Some Iraqis like Americans, Soldier Learns in Iraq
“A coward dies a thousand deaths, a soldier dies but one.” That is the motto of a US Army Soldier on his second tour of duty in Iraq. His first tour was 12 months. This one will probably end next May. That will make 15 months for him this tour.
His job this time is “just a simple one,” he says–logistics–getting and fielding all the equipment for the 4th Brigade. There are about 3,400 soldiers in the US 4th Infantry Brigade Combat Team all over Iraq. His rank is E-8, Master Sergeant, and he is planning on, not only leaving Iraq, but leaving the service when his enlistment is over in October 2008.

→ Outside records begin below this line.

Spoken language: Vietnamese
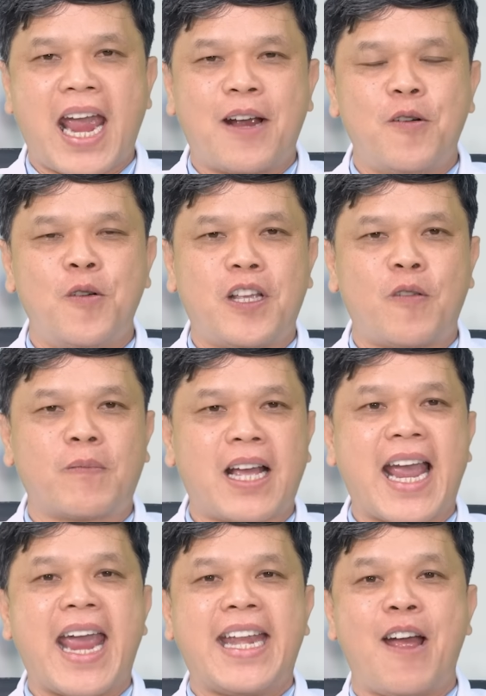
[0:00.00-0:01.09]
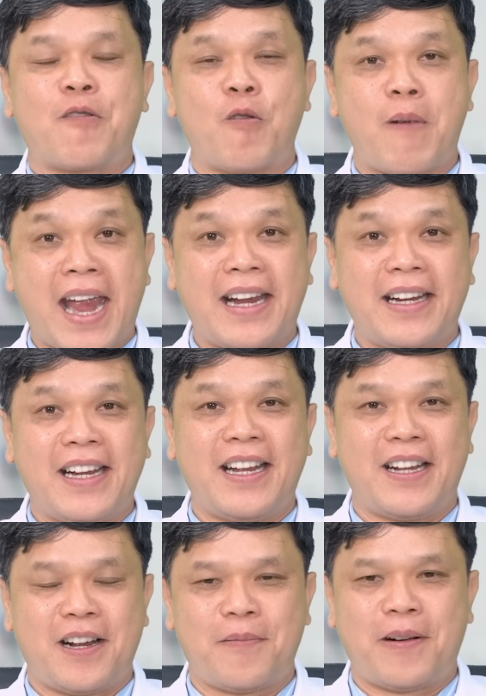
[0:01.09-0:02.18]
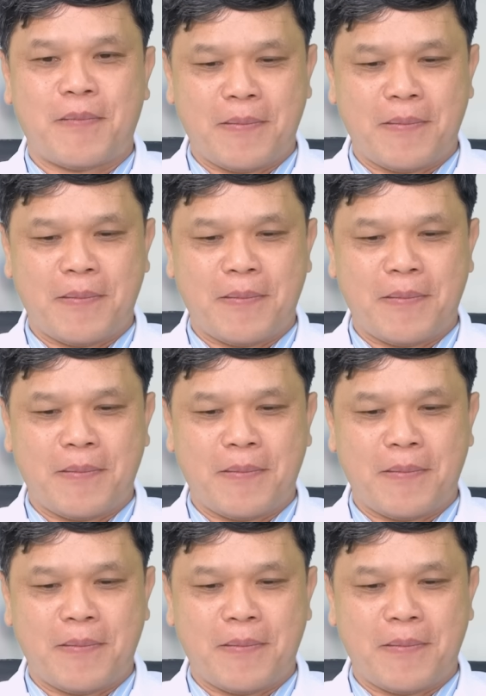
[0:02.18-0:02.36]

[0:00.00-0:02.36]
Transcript: ăn uống thì chúng ta ngày nào cũng ăn, dạ, đúng rồi.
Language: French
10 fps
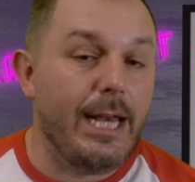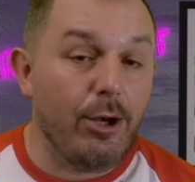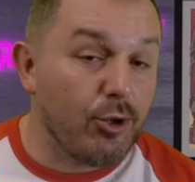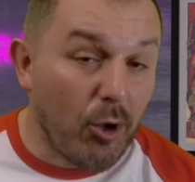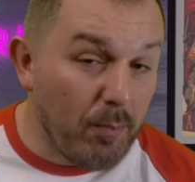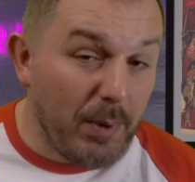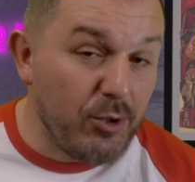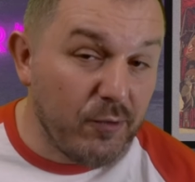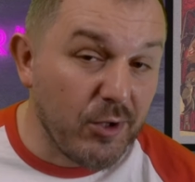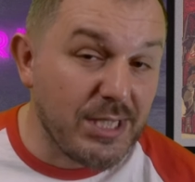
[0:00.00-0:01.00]
Ils ne trempent pas
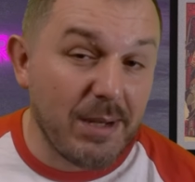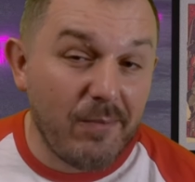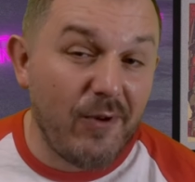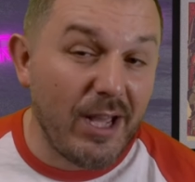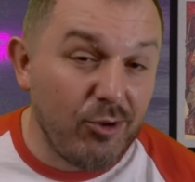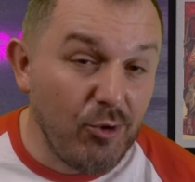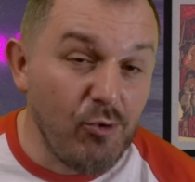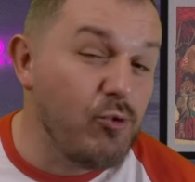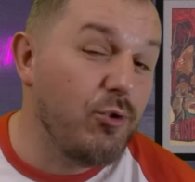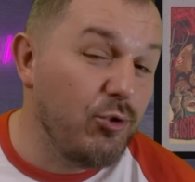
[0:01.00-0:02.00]
devant une simple flaque
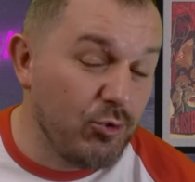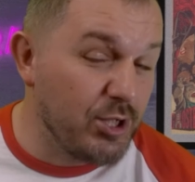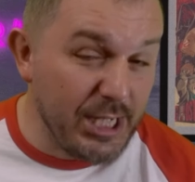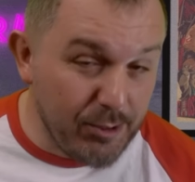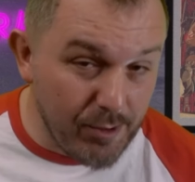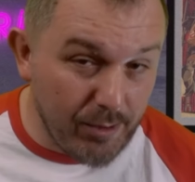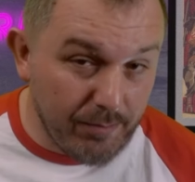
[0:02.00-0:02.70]
d'eau ou une douche qui coule.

This soldier said recently that not all Iraqis are anti-American. “We were rolling up north to visit our Kurdish brothers. The Kurds are very fierce fighters. They have a little organization called the Peshmerga, which literally translates to “those who face death,” that opposed Saddam back in the day. The Kurds make the best soldiers and have the highest pass rate for US special forces schools in Iraq. Up in Duhok, which is in Kurdistan, every male between the ages of 17 to 25 seemed to have one of two pictures in his wallet; either President Bush or the US Flag,” stated Michael Stellpflug.
Michael has been sort of enjoying his time in Iraq this tour. “I have a room with a door and a nice chow hall. This place is paradise compared to the last joint I was in.”

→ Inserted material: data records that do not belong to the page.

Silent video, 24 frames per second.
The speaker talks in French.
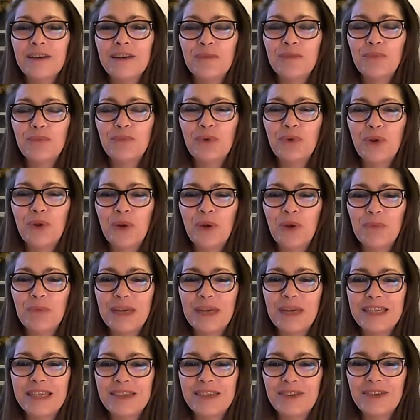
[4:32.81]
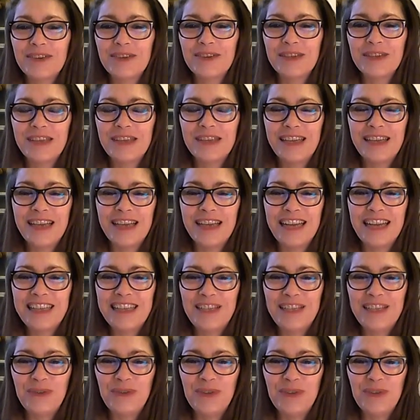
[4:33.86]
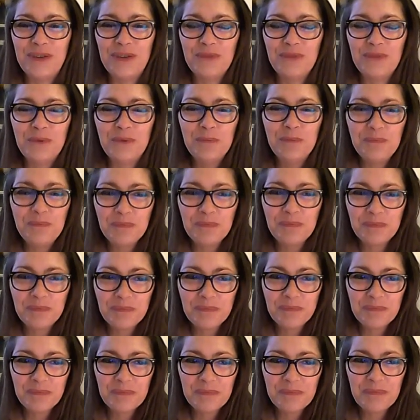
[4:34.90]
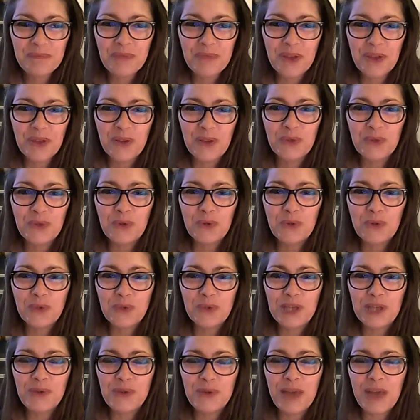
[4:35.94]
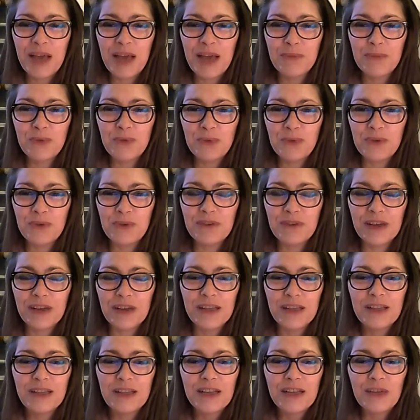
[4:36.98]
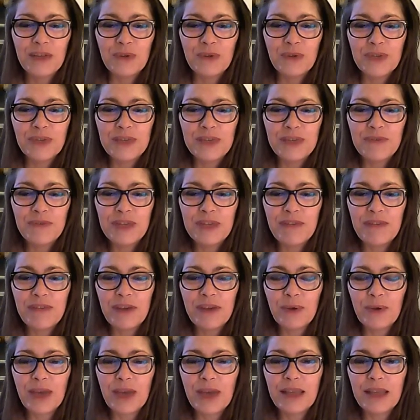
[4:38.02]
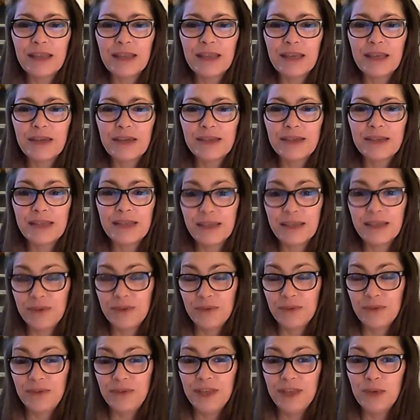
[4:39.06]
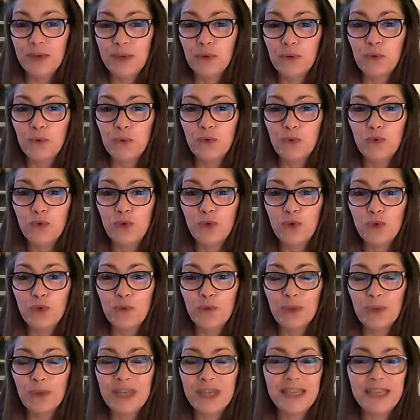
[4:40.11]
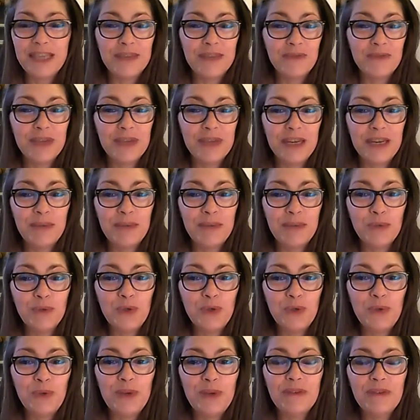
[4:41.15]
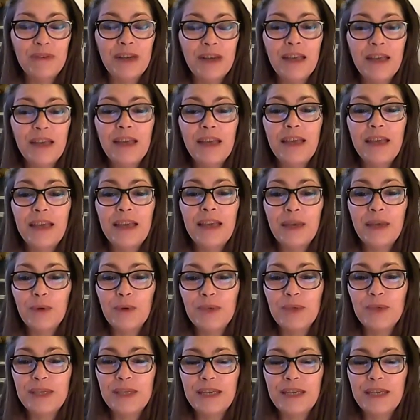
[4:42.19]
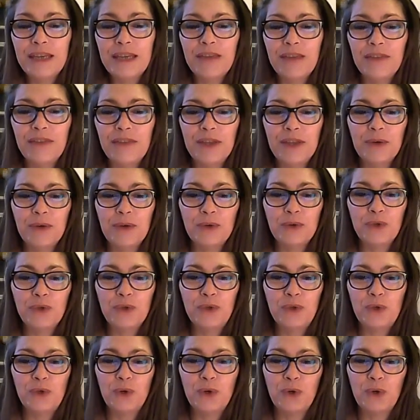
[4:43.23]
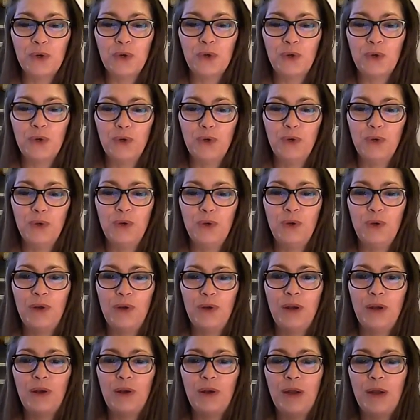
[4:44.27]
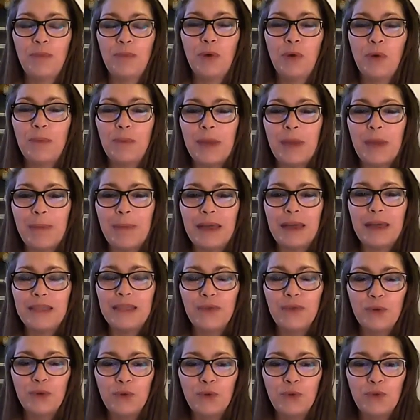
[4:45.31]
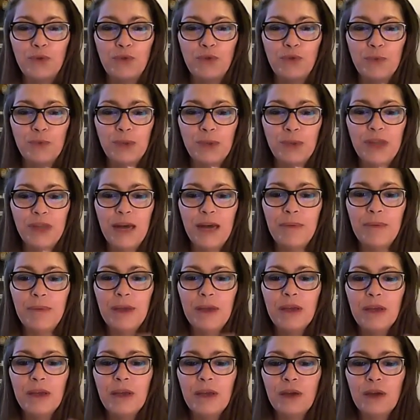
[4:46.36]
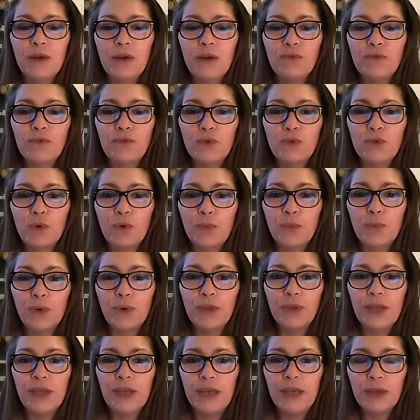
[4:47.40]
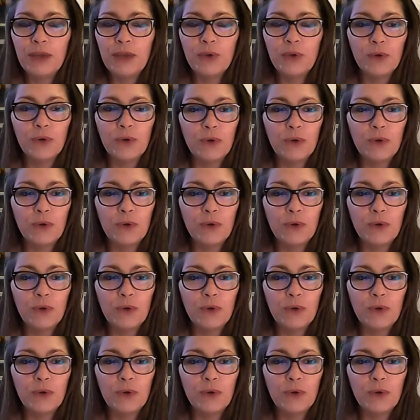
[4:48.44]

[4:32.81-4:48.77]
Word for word: pour leur présence et gratitude à vous euh, de continuer à me suivre. Donc si vous avez regardé cette vidéo où je demandais si vous alliez me suivre et aussi la vidéo sur euh, la première partie du recouvrement d'âme, euh, vous comprenez que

He also managed to find a Kurdish McDonalds, and it made him feel even more at home. “It’s not really a McDonalds, but the Kurds tried to make believe it was. The sandwiches were pretty good, though,” Sgt. Stellpflug stated.

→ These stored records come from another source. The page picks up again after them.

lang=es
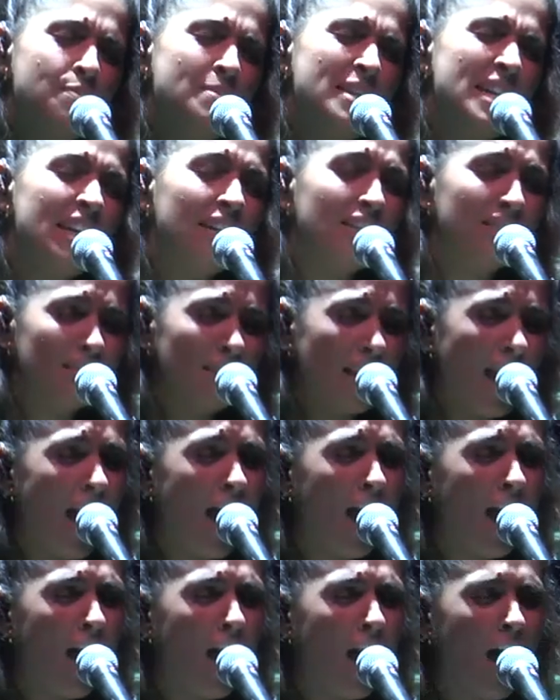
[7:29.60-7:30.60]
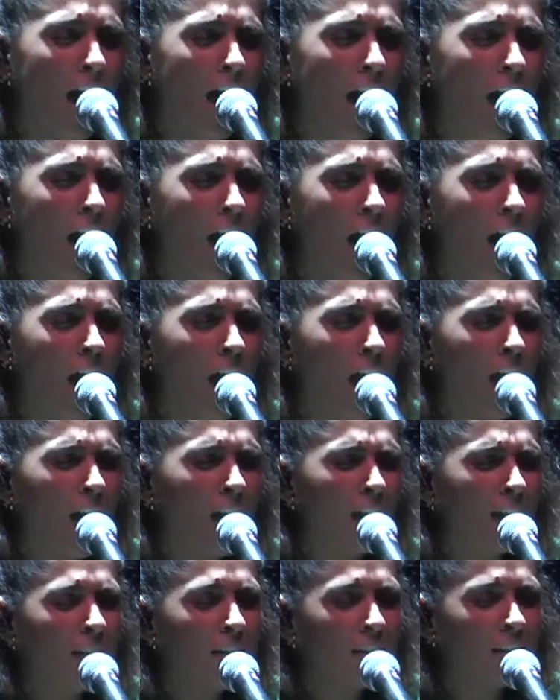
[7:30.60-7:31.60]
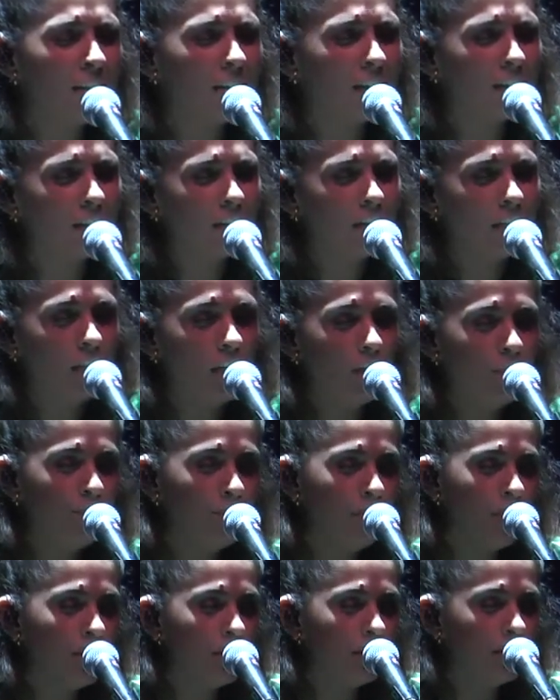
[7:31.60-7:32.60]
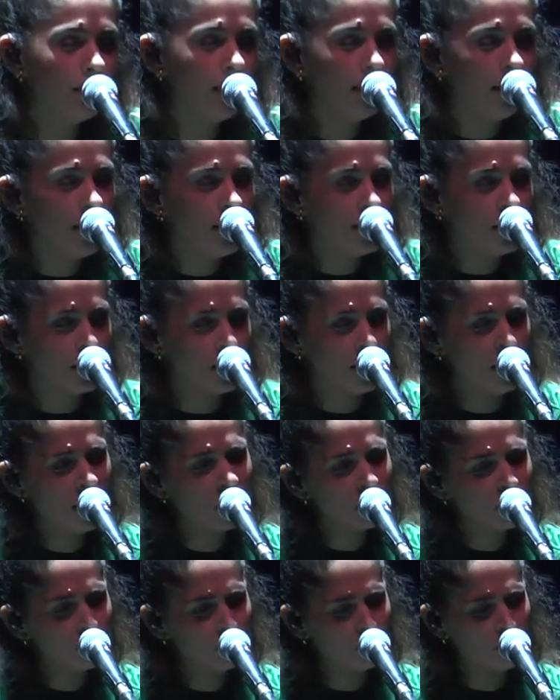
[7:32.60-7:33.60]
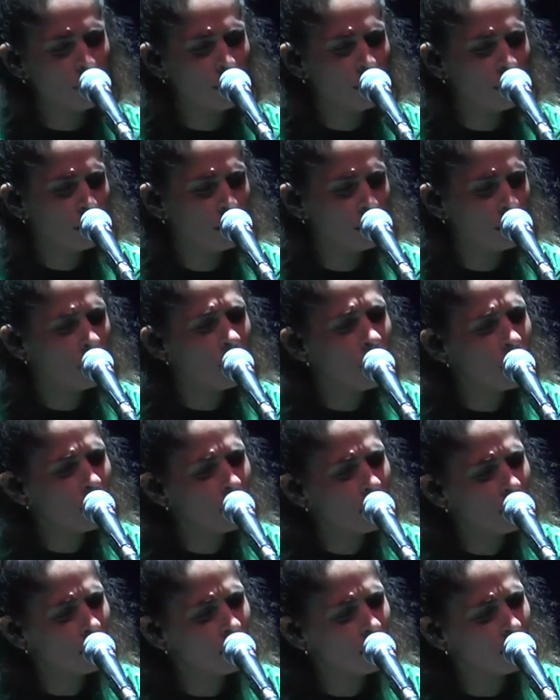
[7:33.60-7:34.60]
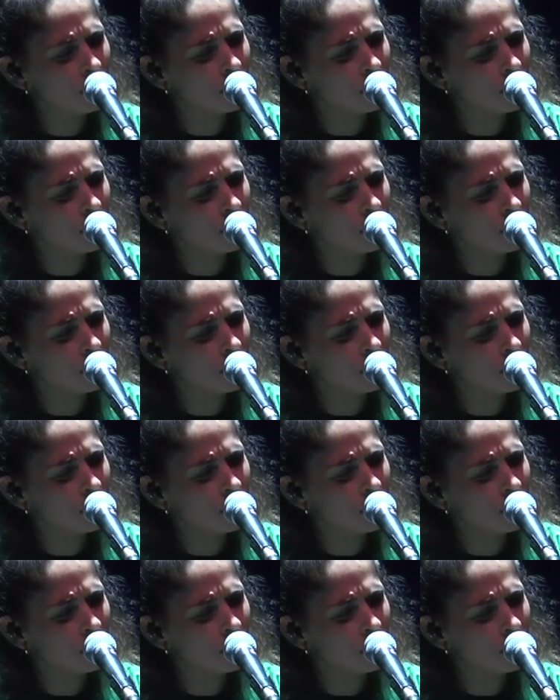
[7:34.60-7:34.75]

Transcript: a casi todos los eventos que se hacían, porque, jolín, ya que vivíamos las fiestas, las vivíamos... Mm,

Although Stellpflug will be coming home next May, he expects US Troops to be in Iraq for many more years. That is the debate that is raging back in the US. Some would rather all troops come home soon tired of virtual visits with their family, while others feel a premature pull-back of American Forces would result in a destabilized Iraq.
“We have accomplished some good things here,” said Stellpflug, who was photographed amid a smiling group of Iraqi children. “I think the greatest accomplishment is giving the people a choice to live in a democracy and enjoy freedoms they never had before. While it is far from perfect, the ability to choose how to live your life is the first step in creating a democracy.”